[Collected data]
=====
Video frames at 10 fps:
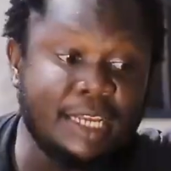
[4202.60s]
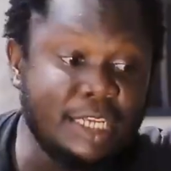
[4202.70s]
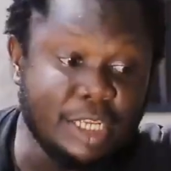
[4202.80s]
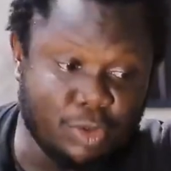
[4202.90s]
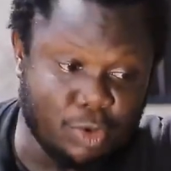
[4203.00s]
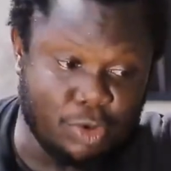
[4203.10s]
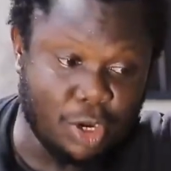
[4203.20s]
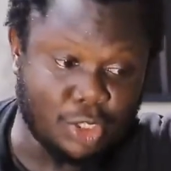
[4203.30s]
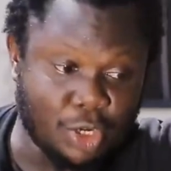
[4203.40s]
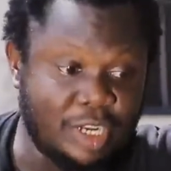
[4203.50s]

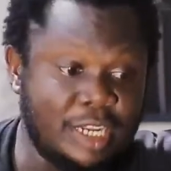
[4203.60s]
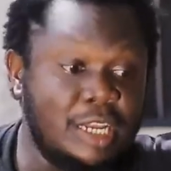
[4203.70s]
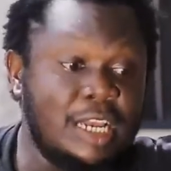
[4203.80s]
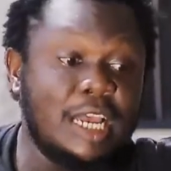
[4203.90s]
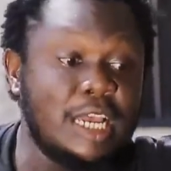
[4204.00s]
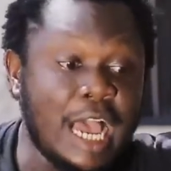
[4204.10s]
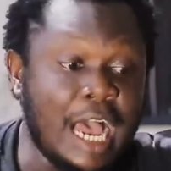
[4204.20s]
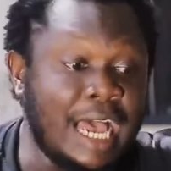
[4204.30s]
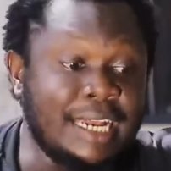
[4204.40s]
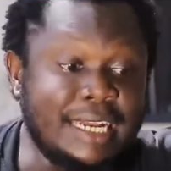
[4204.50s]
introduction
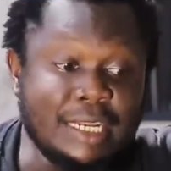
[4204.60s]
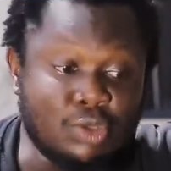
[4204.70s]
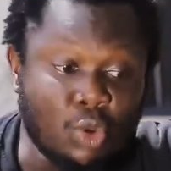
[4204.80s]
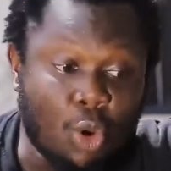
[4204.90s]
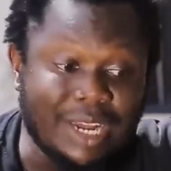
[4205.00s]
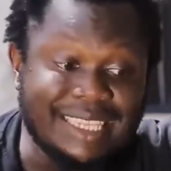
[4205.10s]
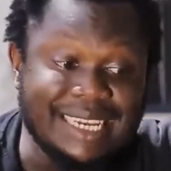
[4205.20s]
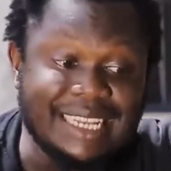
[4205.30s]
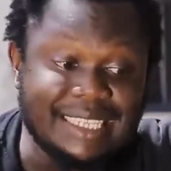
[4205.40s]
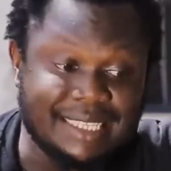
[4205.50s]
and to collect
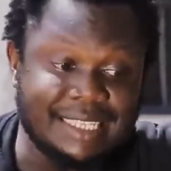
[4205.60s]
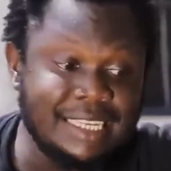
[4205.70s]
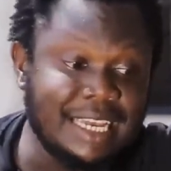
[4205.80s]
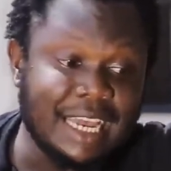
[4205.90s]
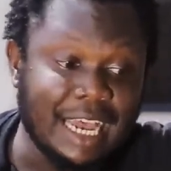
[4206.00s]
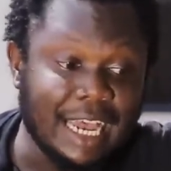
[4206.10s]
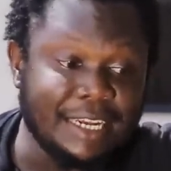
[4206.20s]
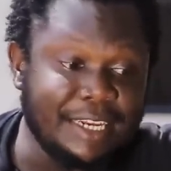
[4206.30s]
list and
=====
Work instruction :: Your copy should hold each line above exactly and no pictures at all.

Written solution ::
Video frames at 10 fps:
[4202.60s]
[4202.70s]
[4202.80s]
[4202.90s]
[4203.00s]
[4203.10s]
[4203.20s]
[4203.30s]
[4203.40s]
[4203.50s]

[4203.60s]
[4203.70s]
[4203.80s]
[4203.90s]
[4204.00s]
[4204.10s]
[4204.20s]
[4204.30s]
[4204.40s]
[4204.50s]
introduction
[4204.60s]
[4204.70s]
[4204.80s]
[4204.90s]
[4205.00s]
[4205.10s]
[4205.20s]
[4205.30s]
[4205.40s]
[4205.50s]
and to collect
[4205.60s]
[4205.70s]
[4205.80s]
[4205.90s]
[4206.00s]
[4206.10s]
[4206.20s]
[4206.30s]
list and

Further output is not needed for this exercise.